__Problem details__:
Retype the entries below exactly, dropping the images.

__Dataset excerpts__:

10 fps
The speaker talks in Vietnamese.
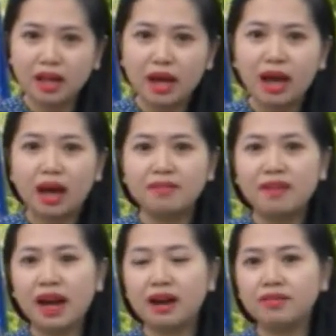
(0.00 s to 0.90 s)
À,
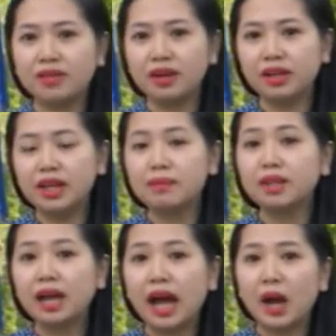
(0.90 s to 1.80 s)
và với niềm
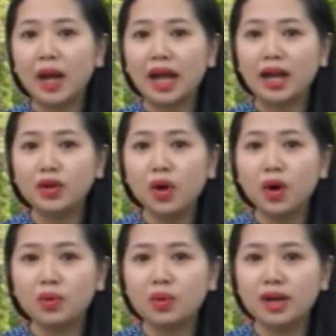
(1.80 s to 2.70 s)
tự hào là cái
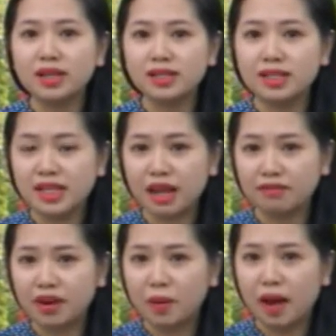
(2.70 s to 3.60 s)
nôi của di
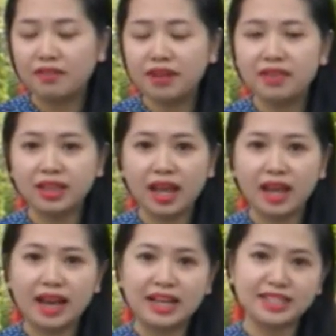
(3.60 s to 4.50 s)
sản văn hóa phi vật
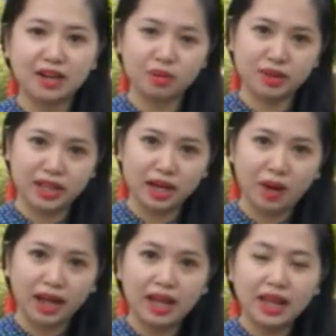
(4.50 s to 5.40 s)
thể đại diện của nhân
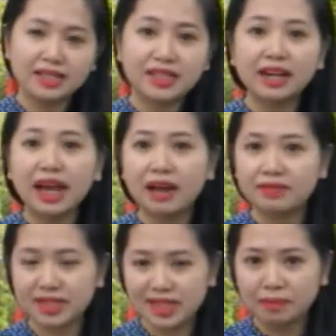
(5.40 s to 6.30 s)
loại, dân ca
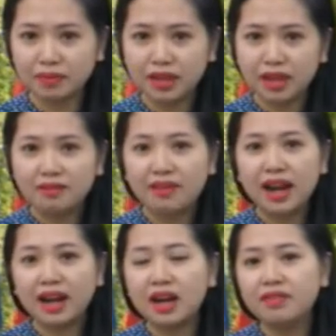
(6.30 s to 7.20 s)
vì dặm và
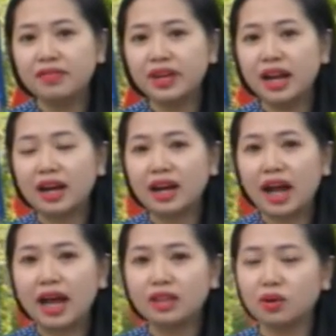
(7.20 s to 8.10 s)
là đơn vị đăng
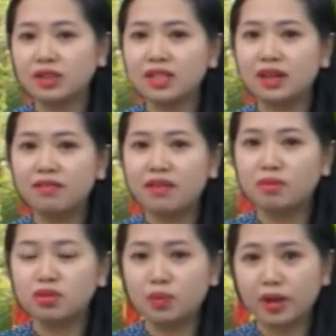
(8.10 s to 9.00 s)
cai tổ chức
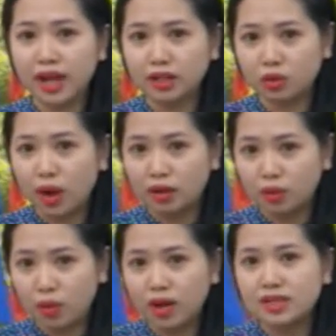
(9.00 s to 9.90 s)
vòng chung kết toàn
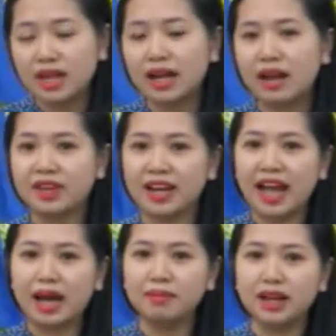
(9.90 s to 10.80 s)
quốc dân ca Việt
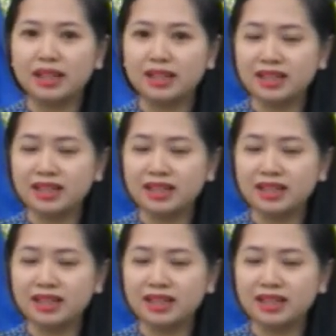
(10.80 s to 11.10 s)
Nam lần thứ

__Response area__:
10 fps
The speaker talks in Vietnamese.
(0.00 s to 0.90 s)
À,
(0.90 s to 1.80 s)
và với niềm
(1.80 s to 2.70 s)
tự hào là cái
(2.70 s to 3.60 s)
nôi của di
(3.60 s to 4.50 s)
sản văn hóa phi vật
(4.50 s to 5.40 s)
thể đại diện của nhân
(5.40 s to 6.30 s)
loại, dân ca
(6.30 s to 7.20 s)
vì dặm và
(7.20 s to 8.10 s)
là đơn vị đăng
(8.10 s to 9.00 s)
cai tổ chức
(9.00 s to 9.90 s)
vòng chung kết toàn
(9.90 s to 10.80 s)
quốc dân ca Việt
(10.80 s to 11.10 s)
Nam lần thứ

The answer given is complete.